1 Response to Critical incidents

  1. Graham Galer says:

    Here is one of my critical incidents –

    My first job in industry, in the late 1950s, was as a mathematical economist working on one of the early applications of computers to the planning of oil refineries and chemical plants. The approach used was called ‘linear programming’ (LP). This technique (in our case) entailed identifying all the potential sales of the company’s products and the inputs required to produce those products. A ‘profit function’ was then defined based on the sales prices and the processing costs. Then there were a series of equations (‘constraints’) representing the maximum quantity which could be sold of each product, the maximum capacity of each processing plant and the amount of input needed for each product. The problem then was to ‘maximise’ the profit subject to all the identified constraints, i.e. to find, out of all the possible ways of running the plant, the one which would give the greatest profit. This was a mathematical problem which could be solved used well-tried techniques.

    Our problems tended to have about 400 variables and 300 or so equations – too large to solve on a blackboard or a desk calculator but just about within the limits of the computers then becoming available. The only computer my company had available at that time was in Amsterdam, and I and others used to go over there regularly with our LP problems, in the course of a few months establishing to our management that this approach was well worth developing. The ‘maximum’ profit programmes we came up with often produced results different from those which might have been arrived at using the traditional methods of hand calculation.

    Sometimes Amsterdam was not available and we had to seek out alternative computer centres. For a few months during 1958 we bought time at an IBM centre in the Place Vendome in Paris, and is was there that a ‘critical incident’ occurred. Our programmes were large and took a long time (e.g. several hours) to run (they would probably run in a few seconds on a modern laptop!) So one could leave them ‘cooking’ and go back to the hotel or out for a meal for a while. I did this the time we used the IBM facility, returning after a while to the computer centre to see what had been produced.

    Looking at the computer printout (which came out as several large sheets) I was baffled. I didn’t recognise this as a normal programme at all, although it seemed to have a certain logic about it. What the computer was telling us was that we should produce the maximum amounts of the most expensive products, and put them into storage, rather than selling them. What on earth was going on?

    Looking at the programme in more detail, it was clear that, instead of maximising profit, the computer had worked out a way of minimising it. Disaster! How could this have happened? I sat down with colleagues and some of the IBM staff, going in detail into the programme, and into the way the problem had originally been fed into the machine.

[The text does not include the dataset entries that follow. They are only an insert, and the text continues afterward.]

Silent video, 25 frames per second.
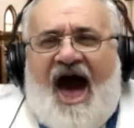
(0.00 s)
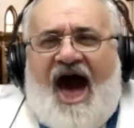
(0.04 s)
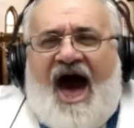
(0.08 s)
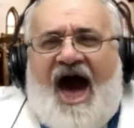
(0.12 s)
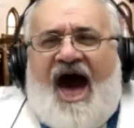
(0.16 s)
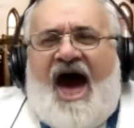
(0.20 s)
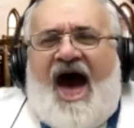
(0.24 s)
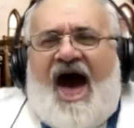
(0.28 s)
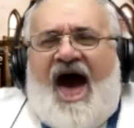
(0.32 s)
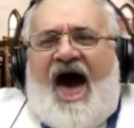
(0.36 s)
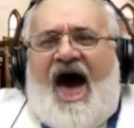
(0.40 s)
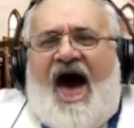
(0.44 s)

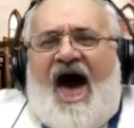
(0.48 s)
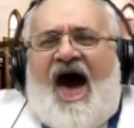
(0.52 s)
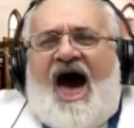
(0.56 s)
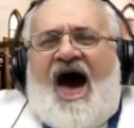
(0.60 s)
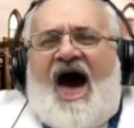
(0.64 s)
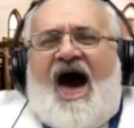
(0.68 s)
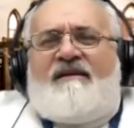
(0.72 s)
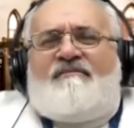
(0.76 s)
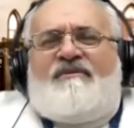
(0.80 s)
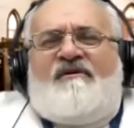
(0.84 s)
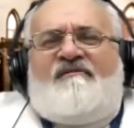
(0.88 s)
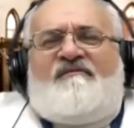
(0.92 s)

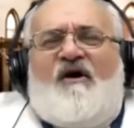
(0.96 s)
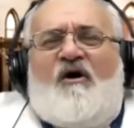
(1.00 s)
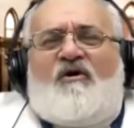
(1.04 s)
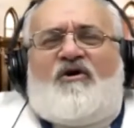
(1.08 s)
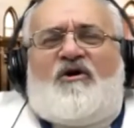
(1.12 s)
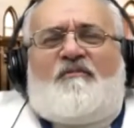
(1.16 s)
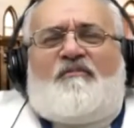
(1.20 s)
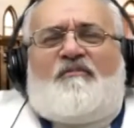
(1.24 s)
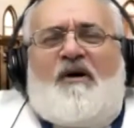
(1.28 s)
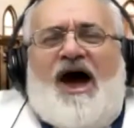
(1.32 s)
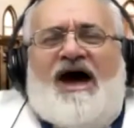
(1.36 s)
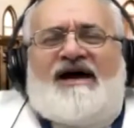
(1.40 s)
I'm a
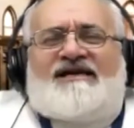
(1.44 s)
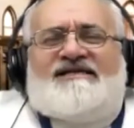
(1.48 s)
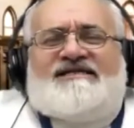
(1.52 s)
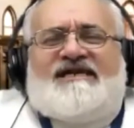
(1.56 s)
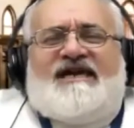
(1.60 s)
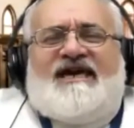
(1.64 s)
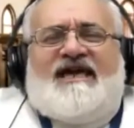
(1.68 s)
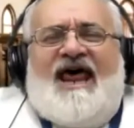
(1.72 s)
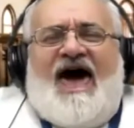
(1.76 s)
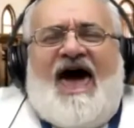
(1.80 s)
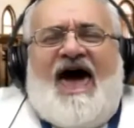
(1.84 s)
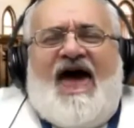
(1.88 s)
voter
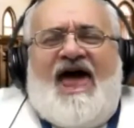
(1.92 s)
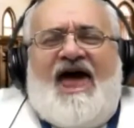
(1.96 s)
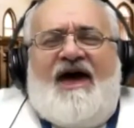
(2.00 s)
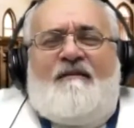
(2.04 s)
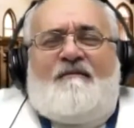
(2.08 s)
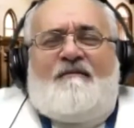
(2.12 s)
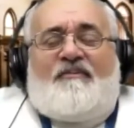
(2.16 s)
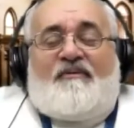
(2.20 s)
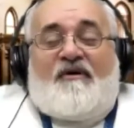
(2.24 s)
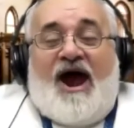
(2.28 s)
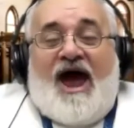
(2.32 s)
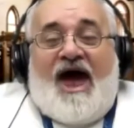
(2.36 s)
proxy and I
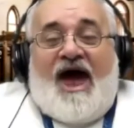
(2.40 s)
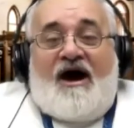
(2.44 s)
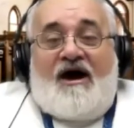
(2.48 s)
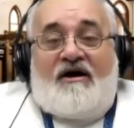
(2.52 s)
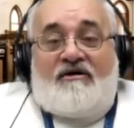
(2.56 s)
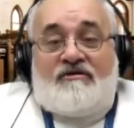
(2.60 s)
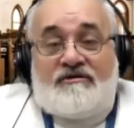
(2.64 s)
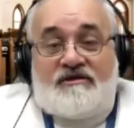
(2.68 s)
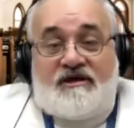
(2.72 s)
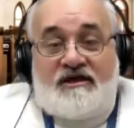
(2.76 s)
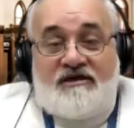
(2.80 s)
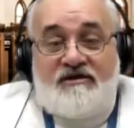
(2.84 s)
am
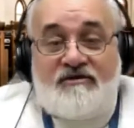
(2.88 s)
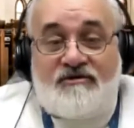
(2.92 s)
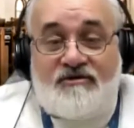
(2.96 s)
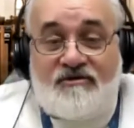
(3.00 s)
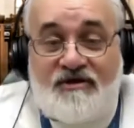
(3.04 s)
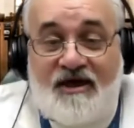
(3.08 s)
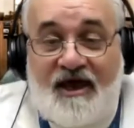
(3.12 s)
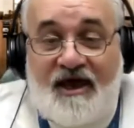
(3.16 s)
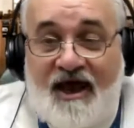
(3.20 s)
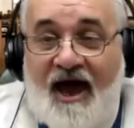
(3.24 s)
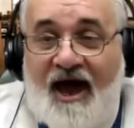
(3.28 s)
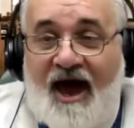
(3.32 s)
proud. Can you do
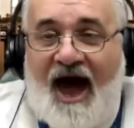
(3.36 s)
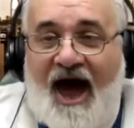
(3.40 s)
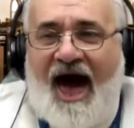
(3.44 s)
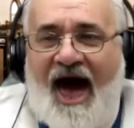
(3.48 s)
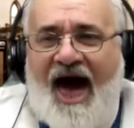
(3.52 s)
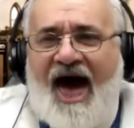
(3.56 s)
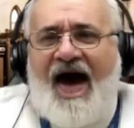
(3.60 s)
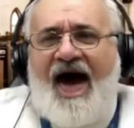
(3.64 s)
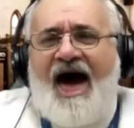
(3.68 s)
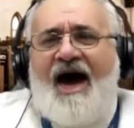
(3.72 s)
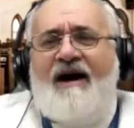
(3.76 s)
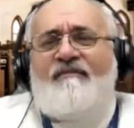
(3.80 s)
that?
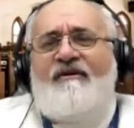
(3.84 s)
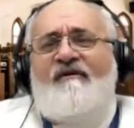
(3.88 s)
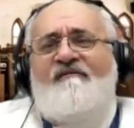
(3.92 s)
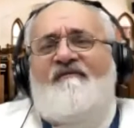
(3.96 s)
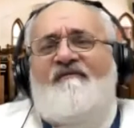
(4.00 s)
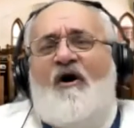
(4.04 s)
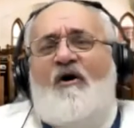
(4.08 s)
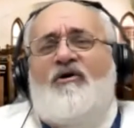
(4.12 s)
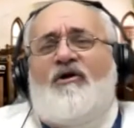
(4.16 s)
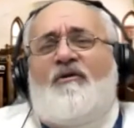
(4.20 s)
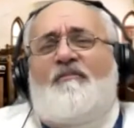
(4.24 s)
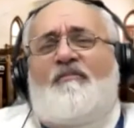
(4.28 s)
I'm a
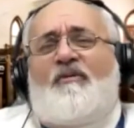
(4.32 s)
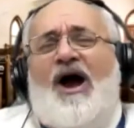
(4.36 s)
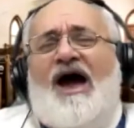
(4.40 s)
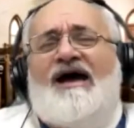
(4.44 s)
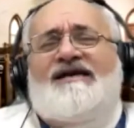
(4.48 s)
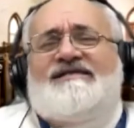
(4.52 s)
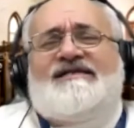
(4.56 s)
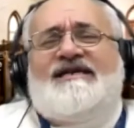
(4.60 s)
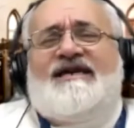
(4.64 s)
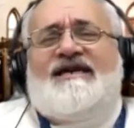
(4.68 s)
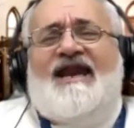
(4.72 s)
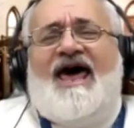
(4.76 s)
voter
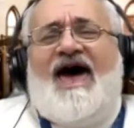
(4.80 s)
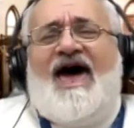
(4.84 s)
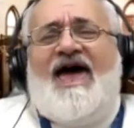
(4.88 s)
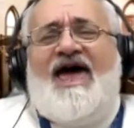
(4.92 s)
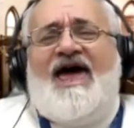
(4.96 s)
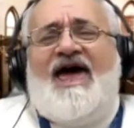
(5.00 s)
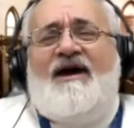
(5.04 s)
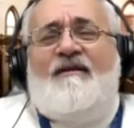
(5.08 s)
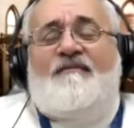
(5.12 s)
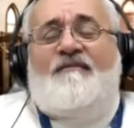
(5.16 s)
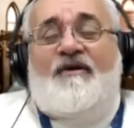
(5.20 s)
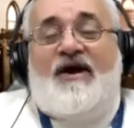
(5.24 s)
proxy and I
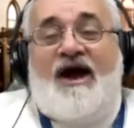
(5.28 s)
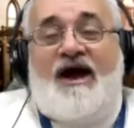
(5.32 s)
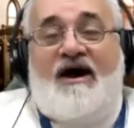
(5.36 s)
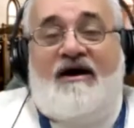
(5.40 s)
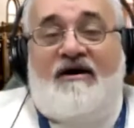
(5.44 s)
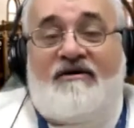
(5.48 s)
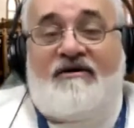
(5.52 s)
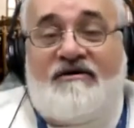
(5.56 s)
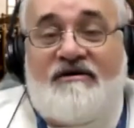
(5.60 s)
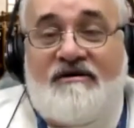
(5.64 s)
am proud.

    After a while, it dawned on us: the computer programme had turned all our ‘pluses’ into ‘minuses’ and all our ‘minuses’ into ‘pluses’. so that it ‘thought’ that the sales proceeds we had defined were actually costs, and that our costs were the equivalent of sales proceeds. It then did an excellent job if maximising the loss, i.e. minimising the profit. It turned out that was due to differences beween the IBM programme we were using and the one we normally used in Amsterdam and elsewhere.

    Fortunately no real harm was done, since the cost of one abortive run was not too high, and we were able to revise our input quite quickly. In fact, the whole experience was quite educational, as the computer demonstrated some amazingly clever ways of potentially losing money for the company!

    The thing that I and others learned from this critical incident was to be extremely careful to define what you are asking a computer to do – in the old adage: ‘rubbish in, rubbish out’.